To make sure that this system is always functioning, everything is single-fault tolerant. That means that there are no single points of failure. Any fault that might occur–a broken wire, a fried resistor, a bitflip in a processor, a random hang in a kernel–does not affect the functionality of the system. This is achieved by having three flight controllers that take in information from two different sets of sensors (we call them “strings”), independently compute the desired actions to take, and vote on what to do. Each string has its own power source, backup battery, networking hardware, and set of critical sensors.
The only real single point of failure is the engine. We only have one, though the engine itself has redundant ignition systems, fuel pumps, controllers, etc. If the engine were to die, the batteries would keep the system running for ~30 minutes, giving you time to make an emergency landing. If the pilot somehow becomes incapacitated, any passenger can initiate an autonomous emergency landing. And if many things go wrong and the system does fail, there’s a full airframe parachute that can be activated to bring the airplane safely to the ground.
A lot of people will likely wonder: “isn’t removing stick and rudder skills going to make worse pilots”? Short answer: no. The core of what makes a good pilot isn’t stick and rudder skills; it’s good decision making and risk management. For single pilots in GA, it’s even more important. So we are building a system that will give our pilots the tools to focus entirely on decision making and risk management and remove the distraction of stick and rudder that creates so many problems today. We think stick and rudder skills are definitely a necessity for airline pilots flying hundreds of people on board for the extremely rare cases where emergencies do happen and many people's lives are at risk, but not for an average person flying a four seat airplane to go on a weekend trip to the mountains. Our system makes it impossible to lose control of the airplane, potentially solving 80% of today’s fatal accidents in general aviation.

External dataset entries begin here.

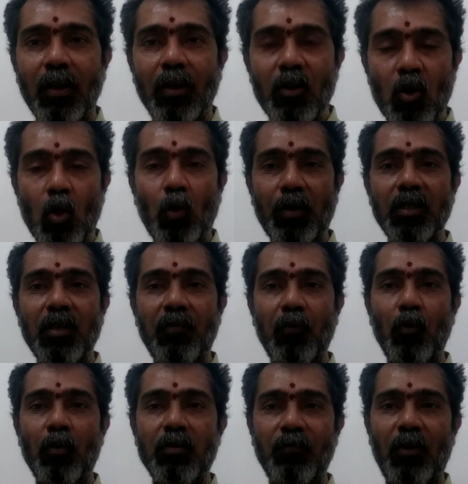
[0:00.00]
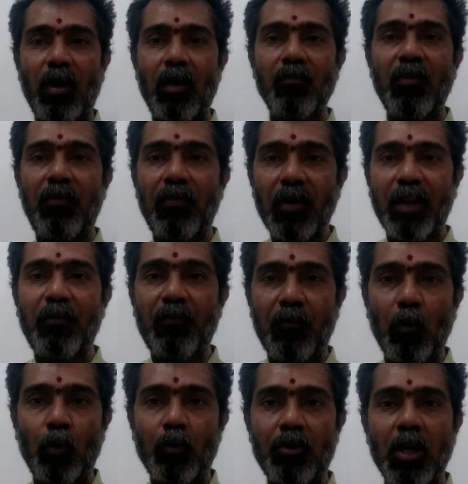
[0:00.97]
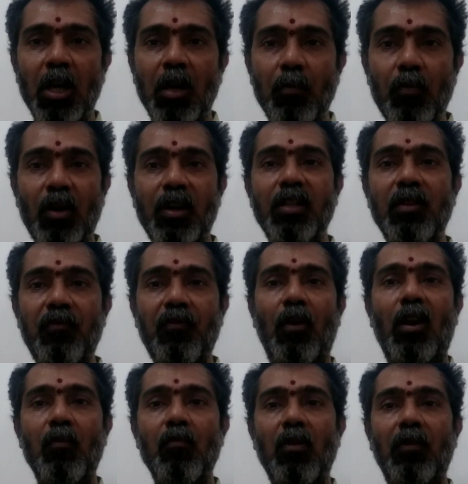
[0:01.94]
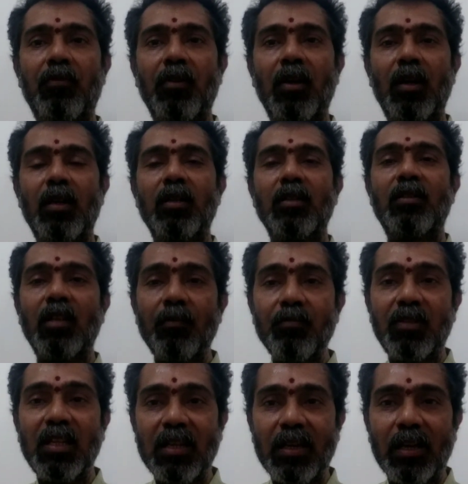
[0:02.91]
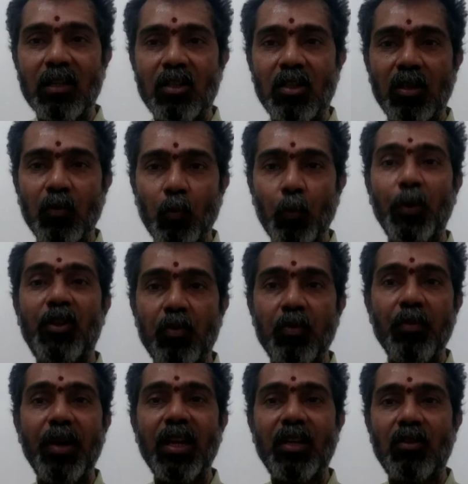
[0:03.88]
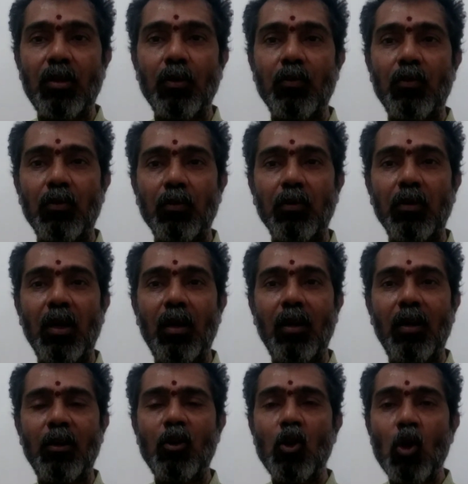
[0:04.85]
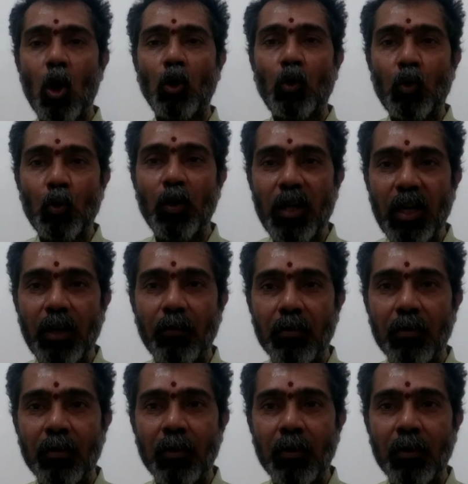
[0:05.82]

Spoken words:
not in the form of life force, but in the form of something else which makes you to not to live,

Fly-by-wire systems typically cost millions of dollars. We intend to build it for much less. How? By leveraging automotive grade components, clever sensor fusion math so that we can use MEMS gyroscopes that cost <$100 instead of laser-ring gyros that cost $1000 if not $10k, and by a first principles approach to the design of our system. This requires that we build a lot of our own hardware. We’ve developed our own control surface actuators, our own display assemblies, we’re developing our own radios and GPS hardware (an aviation grade GPS can cost upwards of $10k, but it’s the same hardware as in a $20 consumer grade GPS).
To take advantage of this automotive style approach requires scale. Enter the final third of the problem: flying isn’t sexy. Modern airplanes look like they are from the 90s. With our first airplane, the Airhart Sling, we are redesigning the entire UI/UX of the flight deck to make it as easy as possible to use, redesigning the cabin to feel much more like a luxury car than an airplane today, and integrating Airhart Assist to make flying much more accessible and much more inviting. You can see previews of the Airhart Sling on our website, https://www.airhartaero.com/. The sexiness of design is extremely important for the economies of scale of an automotive-style approach to work.

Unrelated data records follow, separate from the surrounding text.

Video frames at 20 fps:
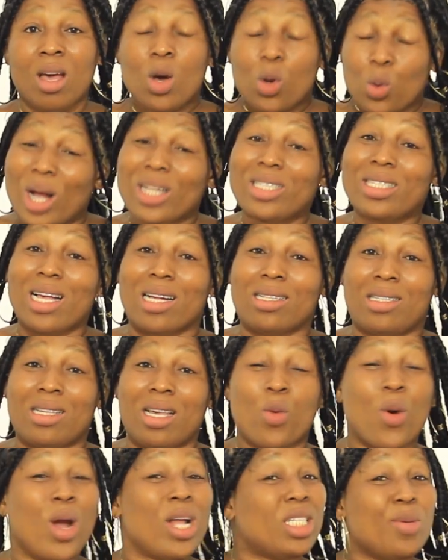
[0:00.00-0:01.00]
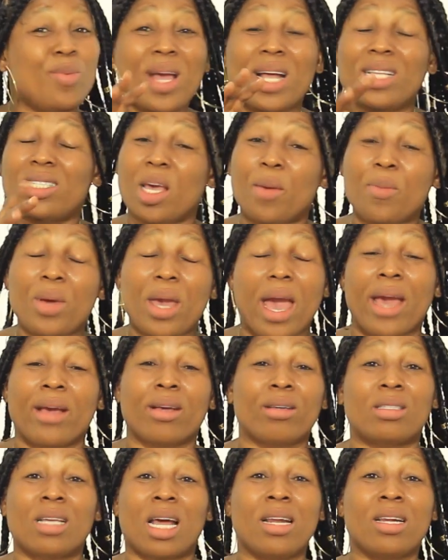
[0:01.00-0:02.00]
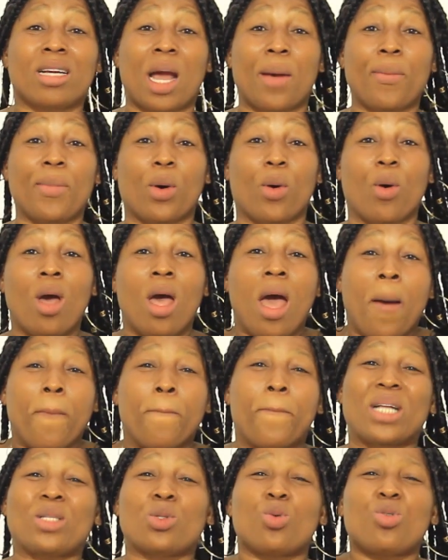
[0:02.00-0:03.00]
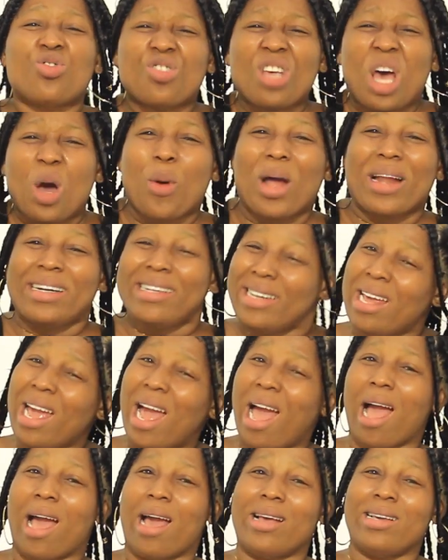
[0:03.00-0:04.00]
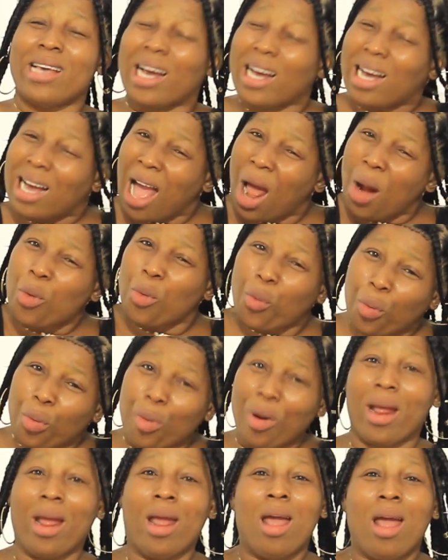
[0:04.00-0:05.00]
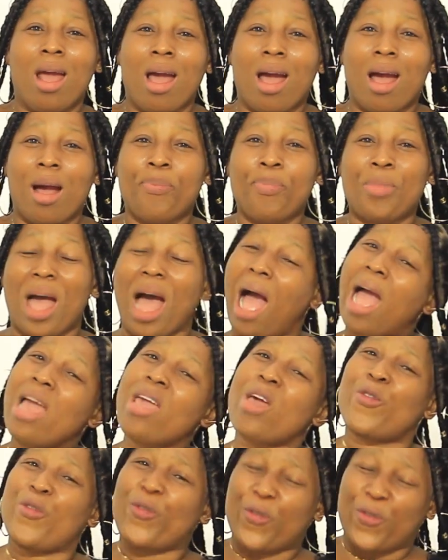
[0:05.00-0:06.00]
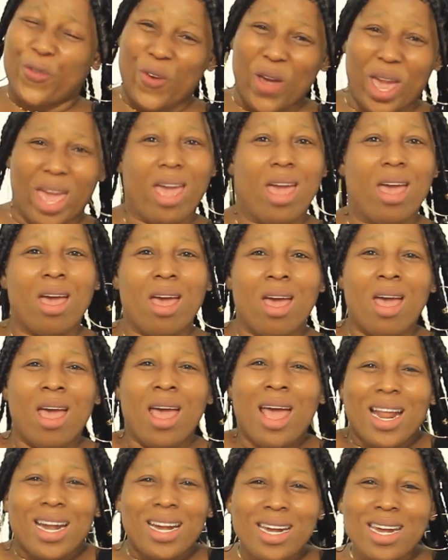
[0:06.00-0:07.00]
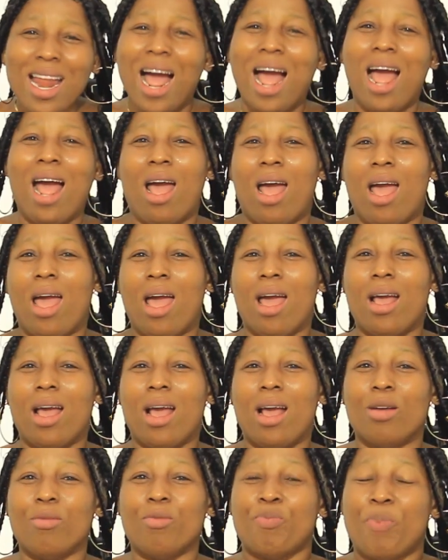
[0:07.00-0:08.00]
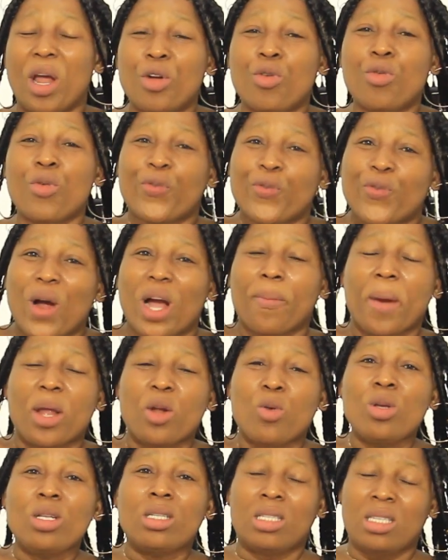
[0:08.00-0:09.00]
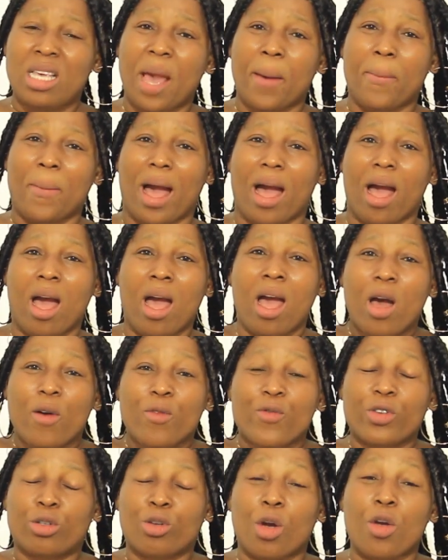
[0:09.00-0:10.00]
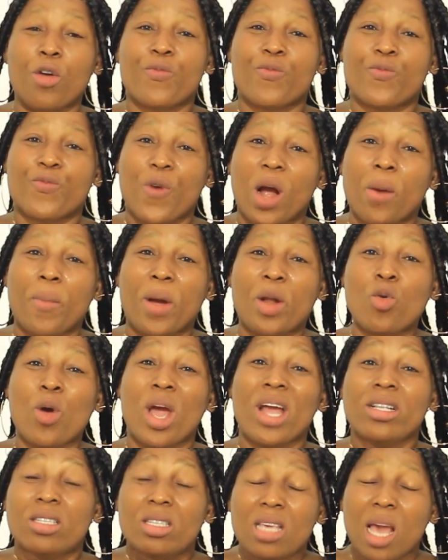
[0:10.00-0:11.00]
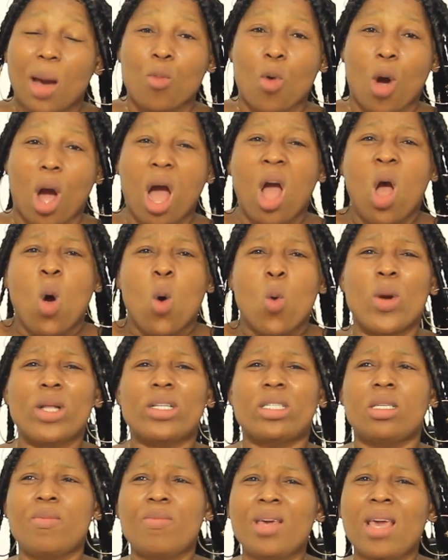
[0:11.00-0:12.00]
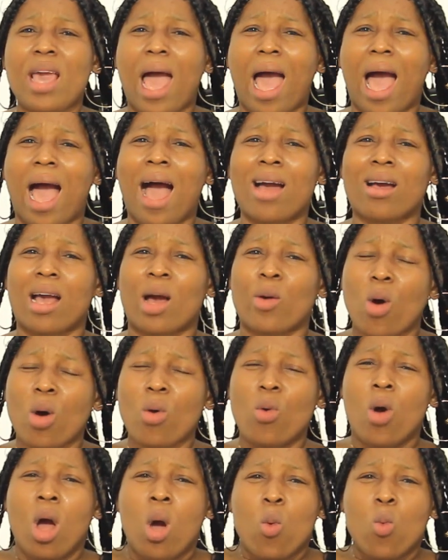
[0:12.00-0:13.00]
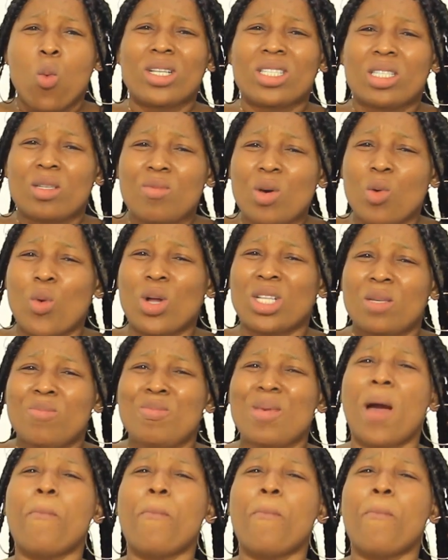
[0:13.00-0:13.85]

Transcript: What I say? Went to me and tell me is and they come out. But so sure what dear you can't cry. I am fair. Na Bedu Frank Bedu in Tiama. Sorry, Frank Bedu in Tiama. What's me? What's me?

There’s a plethora of other problems that make flying cumbersome: weight and balance worksheets, complicated route planning, talking to ATC, lengthy preflight checks, a fractured system of FBOs, difficult access to instruction, the list goes on. We are working on all of these too, but no amount of extra UI features can solve the fundamental problem that aviating itself is hard. So that’s what we’re solving first.
We want people who don’t think about airplanes as a mode of transportation to start flying and are hoping that Airhart will pave the way. Whether you fly planes today or not, I’d love to hear your thoughts. This is a very exciting topic with lots to discuss so I’m very much looking forward to the conversation!